Везучий
Анатолий Панасейко
Бывает — идет навстречу очень старый человек. Натруженно идет, с палочкой. И ты точно знаешь, что видел его когда-то часто, но где — вспомнить не можешь. До того изменили человека солидные годы, да и глаза твои плохо видят.
— Что, — спрашиваю, — третья нога помогает?
— Хорошо помогает, только перед знакомыми стыдно, — явно довольный моим вниманием, откликается прохожий.
И уверенный, что я его хорошо знаю, начинает рассказывать, почему палочкой-выручалочкой обзавелся: «Я сам из Сумщины. Когда к нам немцы пришли, мне было 14 лет. Нахватали нас, подростков, фашисты и загнали в глинище, за колючую проволоку. Каждый день пополнение доставляли.
И стало нам известно, что собирают нас для угона в Германию…»
Очевидно, почувствовав во мне благодарного слушателя, оглядывается: «Где бы нам присесть?»
Мы усаживаемся на красивую лавочку (спасибо доброму умельцу Олегу Юрченко за ее появление против ЗАГСА) — и рассказ продолжается:
— Однажды налетели наши самолеты и стали бомбить-утюжить подозрительное место. Охрана и узники разбежались, а я, поймав в ногу и пах по осколку, пополз куда глаза глядят. Благо, ехала на подводе тетечка — подобрала, привезла к себе домой, подлечила.
Оказалось, до моей деревни отсюда 60 километров.
Целую неделю добирался. Мама проголосила надо мной, как над покойником. А ночью мы с ней вырыли яму-сховище, где я и прятался от фашистов.
А когда пришли наши, бывших концлагерников погрузили в «телятники» и привезли в Горловку: «Хотели на немцев работать, — сказали с презрением, — теперь искупайте свою вину в шахтах».
Ночью несколько шустрых пацанов вышли из общежития в туалет и помчались на вокзал. Влезли в пульман — а в Краматорске нас… встретили и зачислили в ремесленное училище.
Через два года стал я сварщиком-бетонщиком и был направлен в Дружковку, в строительно-монтажное управление. Впервые вздохнул с облегчением: показалось — конец мытарствам. За работу ухватился, как за спасительную веревочку. Начальник обратил на мое старание внимание. Опекал и, услышав мою историю, строго-настрого посоветовал никому не рассказывать.
А потом за ударную работу направили меня учиться в Харьковский строительный техникум. А я ведь всего семь классов прошел плюс ремесленное. Но последних не пас. Да и как же можно было ни стараться, если к стипендии мне еще и родное предприятие приплачивало! Кроме того, вагоны по ночам разгружал. Так что и сам прибарахлился, и родительницу подарками баловал (отец с войны не вернулся).

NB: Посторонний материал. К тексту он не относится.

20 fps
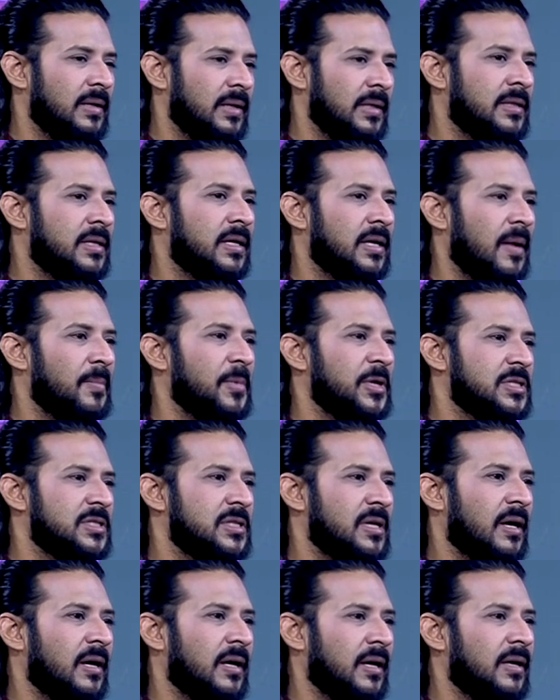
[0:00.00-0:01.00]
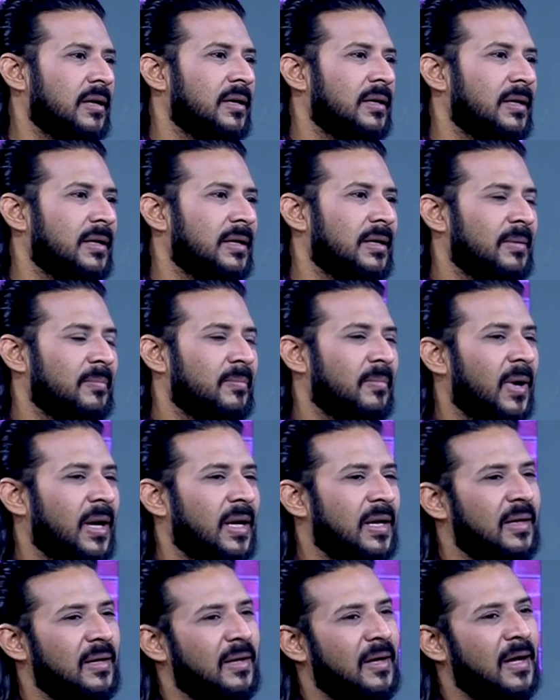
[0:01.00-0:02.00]
ঈদের আমেজটাকে
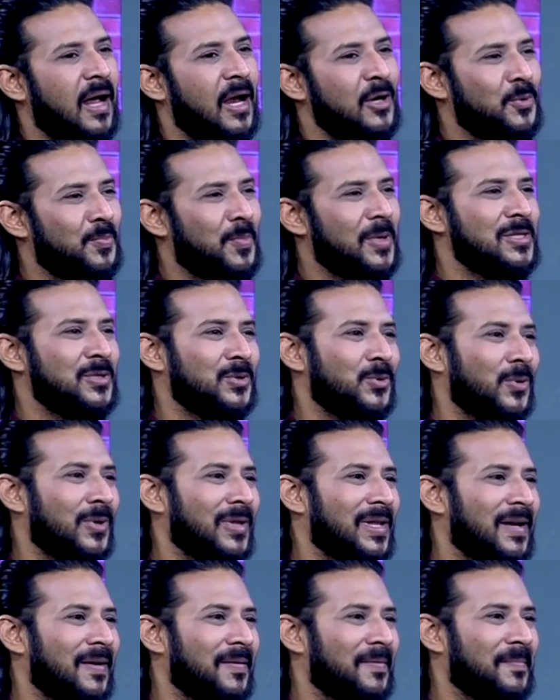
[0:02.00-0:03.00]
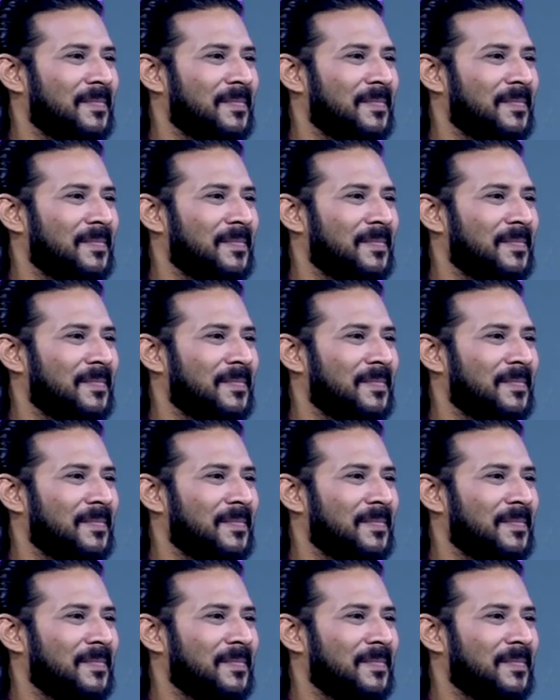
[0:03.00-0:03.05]
মানে হান্ড্রেড পার্সেন্ট করে দেয়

После учебы работал мастером, прорабом. А тут повестка из военкомата пришла.
Служил я в Германии, а потом в Арзамасе зэков стерег. Но ранение давало о себе знать, и меня назначили помощником полкового фотографа. Это дело мне понравилось, и я в нем преуспел. А за портрет генерала был послан на курсы повышения квалификации в Москву.
Таким образом, в Дружковку возвратился уже профессиональным фотографом.

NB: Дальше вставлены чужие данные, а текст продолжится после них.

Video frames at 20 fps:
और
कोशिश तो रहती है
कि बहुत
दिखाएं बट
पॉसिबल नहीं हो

Казалось бы — работай и радуйся жизни.
Но городское начальство донимало: и портреты им художественные делай, и заказы городские выполняй, за которые ничего не платили, но счета на солидные суммы подписывать заставляли…
А однажды меня пригласили в горком партии и наорали за то, что я скрыл от партии свое пребывание в концлагере. Потребовали положить на стол партбилет.
Я бросил им книжечку и пошел к двери.
«Стоять!» — гаркнуло высокое руководство.
А через несколько минут в кабинет вошли двое молодчиков и повели меня к «воронку».
Через мгновение я уже был в кабинете главного дружковского кагэбиста Шевцова. Ровно столько понадобилось для доставки задержанного от горкома до шевцовского застенка. Значит, «воронок» использовался для устрашения.
А у меня и без того сердце в пятки ушло. И когда Шевцов, прогнав своих помощников, спросил зловеще: «Что будем делать?!», не смог даже выдавить из себя: «Простите меня».
А мучитель мой, часто выпивавший за мой счет, вдруг сказал устало: «Если хочешь жить, немедленно уезжай из Дружковки».
Утром я был уже в Горловке, где несколько лет занимался любимым делом. Но жена — дружковчанка скучала по родным местам, и в начале 60-х годов мы вернулись домой...
Недавно осколок, до сих пор сидящий в ноге, напомнил о себе. Я пошел в больницу, а хирург сказал, что уже не выдержу операцию: сердце, мол, слабое. Потому и обзавелся, как вы сказали, третьей ногой…
Такую вот драматическую повесть поведал мне бывший приветливый хозяин фотоателье на площади Ленина Николай Федорович Положий.